-- DATA TO PROCESS follows --

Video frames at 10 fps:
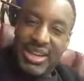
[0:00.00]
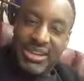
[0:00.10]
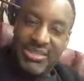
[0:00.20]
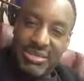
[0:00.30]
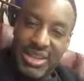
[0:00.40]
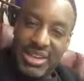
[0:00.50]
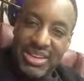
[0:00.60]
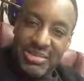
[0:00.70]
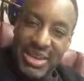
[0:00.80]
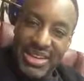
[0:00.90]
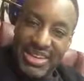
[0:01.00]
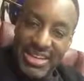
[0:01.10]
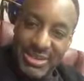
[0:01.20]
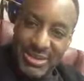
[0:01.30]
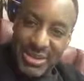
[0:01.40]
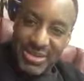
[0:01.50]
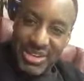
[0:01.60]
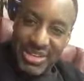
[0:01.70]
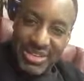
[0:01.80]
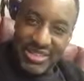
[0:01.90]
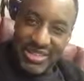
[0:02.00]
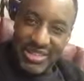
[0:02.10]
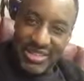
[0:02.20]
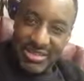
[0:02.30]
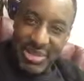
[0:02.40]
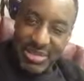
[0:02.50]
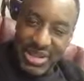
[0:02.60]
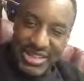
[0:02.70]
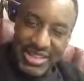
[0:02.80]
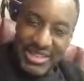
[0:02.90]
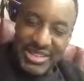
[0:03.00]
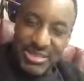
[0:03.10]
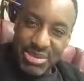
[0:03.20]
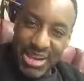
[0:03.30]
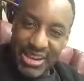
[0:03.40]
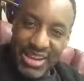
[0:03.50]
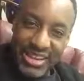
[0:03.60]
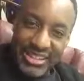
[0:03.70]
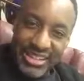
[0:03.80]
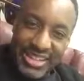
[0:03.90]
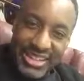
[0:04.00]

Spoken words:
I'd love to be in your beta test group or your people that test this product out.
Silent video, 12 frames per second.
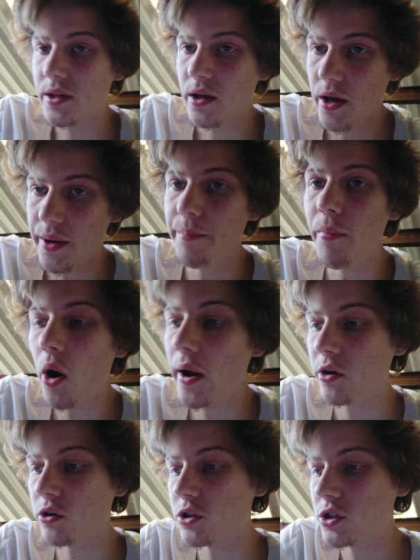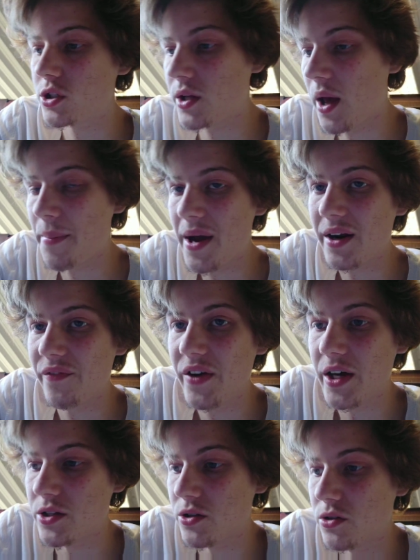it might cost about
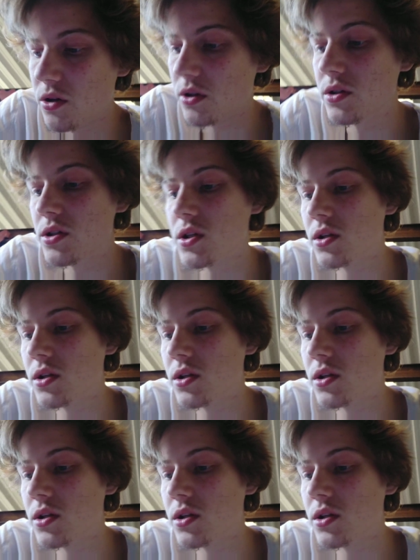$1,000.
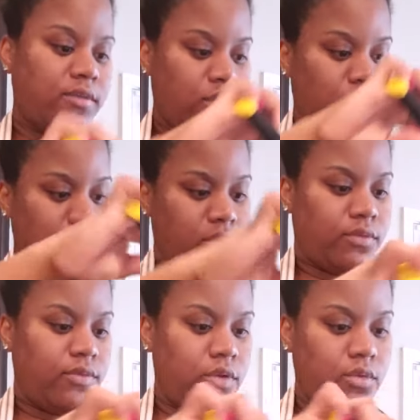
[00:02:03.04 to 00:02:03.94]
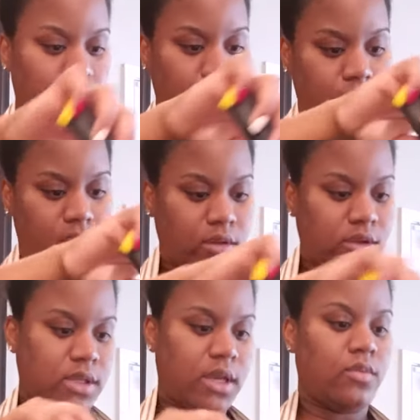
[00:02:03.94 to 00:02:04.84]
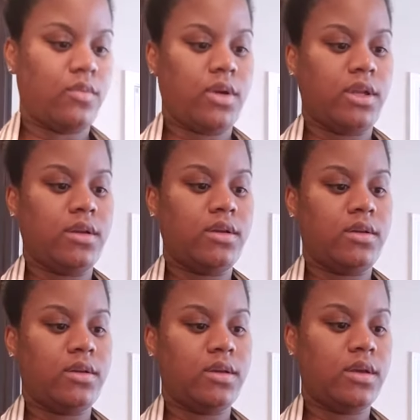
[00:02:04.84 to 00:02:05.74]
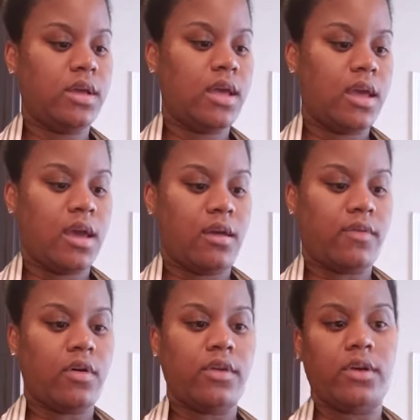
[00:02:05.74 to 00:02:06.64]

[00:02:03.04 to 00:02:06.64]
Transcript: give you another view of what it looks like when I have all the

-- DATA TO PROCESS concluded --

### [WHAT YOU NEED TO DO]
Every entry above should be returned exactly, with no images included.

### [EXERCISE RESULT]
Video frames at 10 fps:
[0:00.00]
[0:00.10]
[0:00.20]
[0:00.30]
[0:00.40]
[0:00.50]
[0:00.60]
[0:00.70]
[0:00.80]
[0:00.90]
[0:01.00]
[0:01.10]
[0:01.20]
[0:01.30]
[0:01.40]
[0:01.50]
[0:01.60]
[0:01.70]
[0:01.80]
[0:01.90]
[0:02.00]
[0:02.10]
[0:02.20]
[0:02.30]
[0:02.40]
[0:02.50]
[0:02.60]
[0:02.70]
[0:02.80]
[0:02.90]
[0:03.00]
[0:03.10]
[0:03.20]
[0:03.30]
[0:03.40]
[0:03.50]
[0:03.60]
[0:03.70]
[0:03.80]
[0:03.90]
[0:04.00]

Spoken words:
I'd love to be in your beta test group or your people that test this product out.
Silent video, 12 frames per second.
it might cost about
$1,000.
[00:02:03.04 to 00:02:03.94]
[00:02:03.94 to 00:02:04.84]
[00:02:04.84 to 00:02:05.74]
[00:02:05.74 to 00:02:06.64]

[00:02:03.04 to 00:02:06.64]
Transcript: give you another view of what it looks like when I have all the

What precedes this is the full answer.